Axial $U(1)$ anomaly in a gravitational field via the gradient flow

TL;DR

This paper explores using a universal gradient flow-based formula to compute the axial U(1) anomaly in a gravitational field, highlighting its strengths in reproducing the anomaly structure and limitations regarding Ward--Takahashi relations.

Contribution

It demonstrates the applicability of a regularization-independent formula for the energy--momentum tensor to axial U(1) anomaly calculations in gravitational backgrounds, emphasizing on-shell correlation functions.

Findings

Reproduces the correct non-local structure of the anomaly

Requires local counterterms for Ward--Takahashi relations

Applicable mainly to on-shell correlation functions

Abstract

A regularization-independent universal formula for the energy--momentum tensor in gauge theory in the flat spacetime can be written down by employing the so-called Yang--Mills gradient flow. We examine a possible use of the formula in the calculation of the axial $U(1)$ anomaly in a gravitational field, the anomaly first obtained by Toshiei Kimura [Prog.\ Theor.\ Phys.\ {\bf 42}, 1191 (1969)]. As a general argument indicates, the formula reproduces the correct non-local structure of the (axial $U(1)$ current)--(energy--momentum tensor)--(energy--momentum tensor) triangle diagram in a way that is consistent with the axial $U(1)$ anomaly.
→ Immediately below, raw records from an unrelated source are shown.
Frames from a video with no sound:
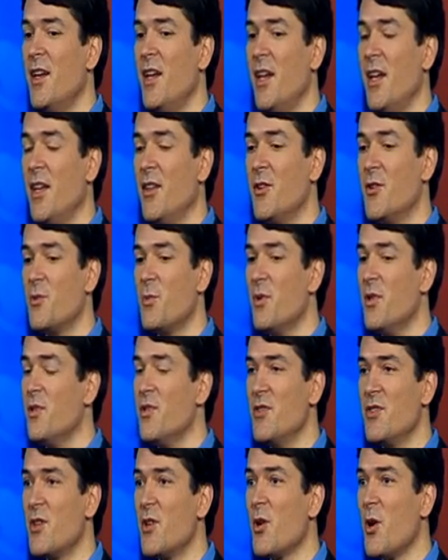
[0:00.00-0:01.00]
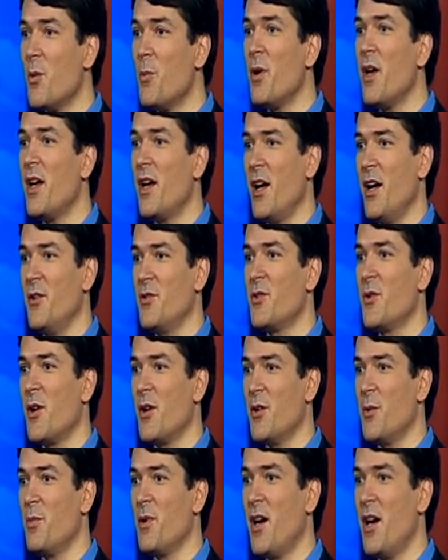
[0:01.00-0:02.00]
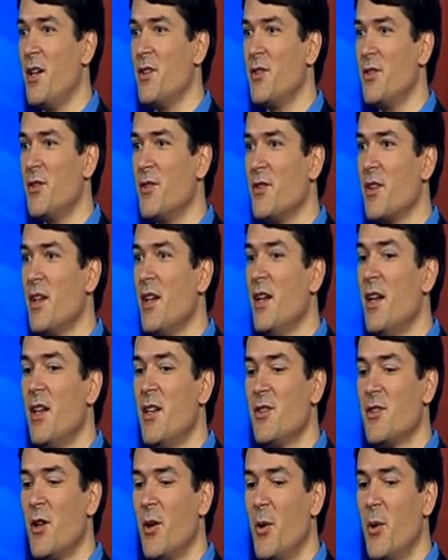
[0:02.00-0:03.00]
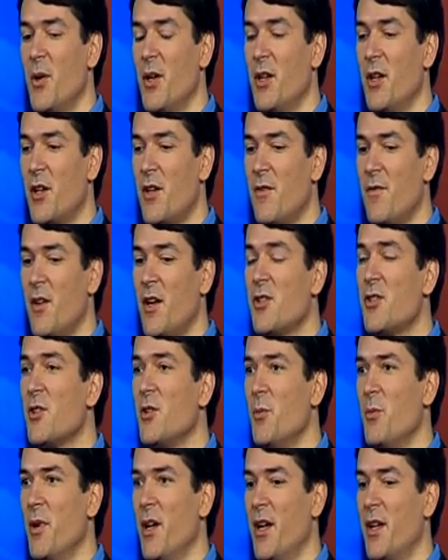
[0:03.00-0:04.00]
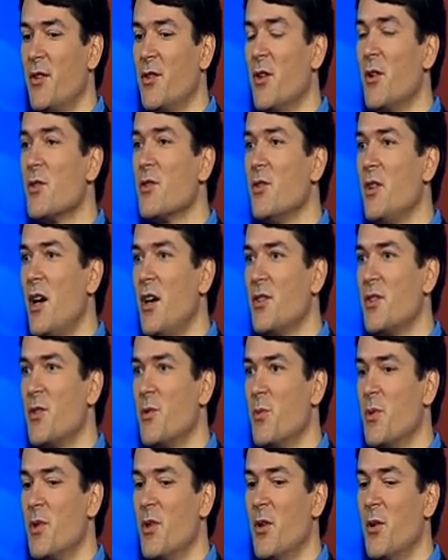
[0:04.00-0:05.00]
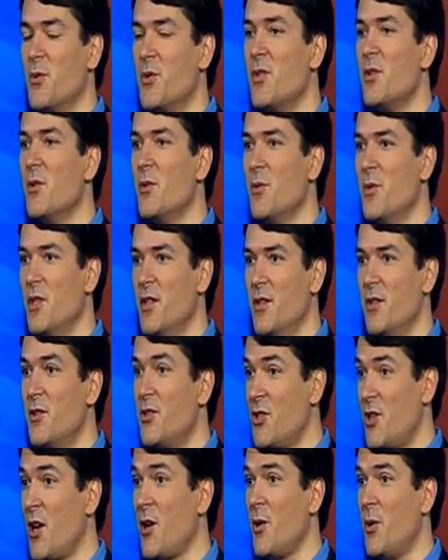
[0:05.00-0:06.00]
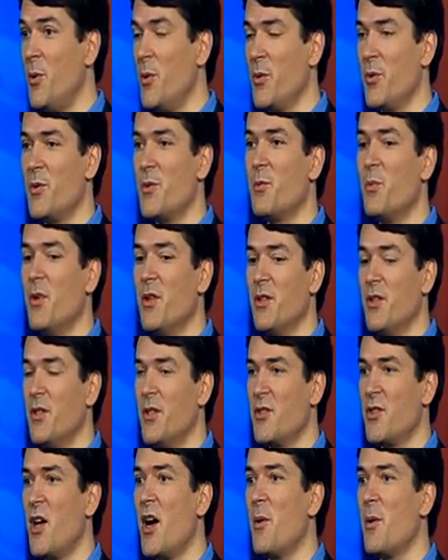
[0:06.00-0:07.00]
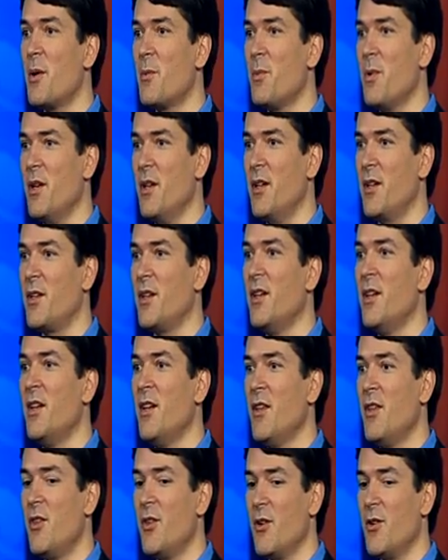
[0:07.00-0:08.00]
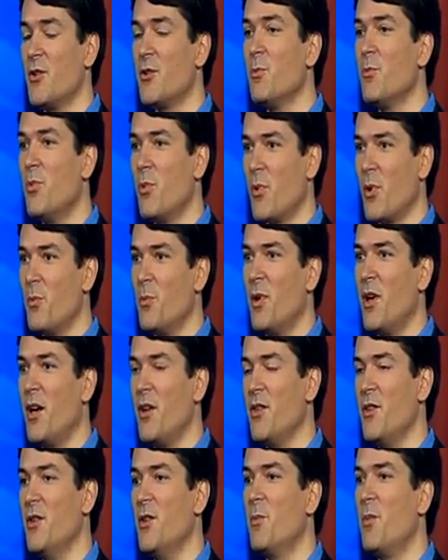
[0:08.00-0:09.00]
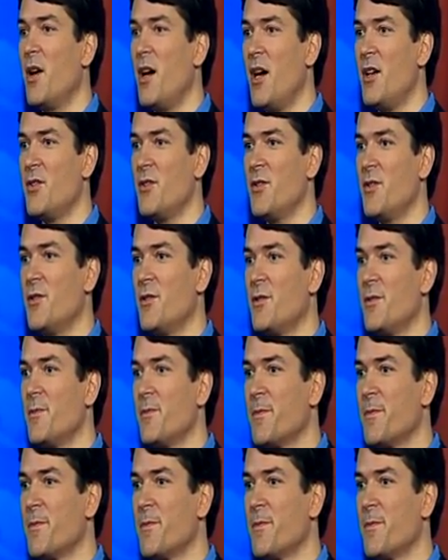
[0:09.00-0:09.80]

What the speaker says: and there's been zero payout to our depositors. So in a conventional bank, those losses would go to the shareholders, but in an Islamic bank, they're borne by the depositors.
On the other hand, the formula does not automatically reproduce the general coordinate (or translation) Ward--Takahashi relation, requiring corrections by local counterterms. This analysis thus illustrates the fact that the universal formula as it stands can be used only in on-shell correlation functions, in which the energy--momentum tensor does not coincide with other composite operators in coordinate space.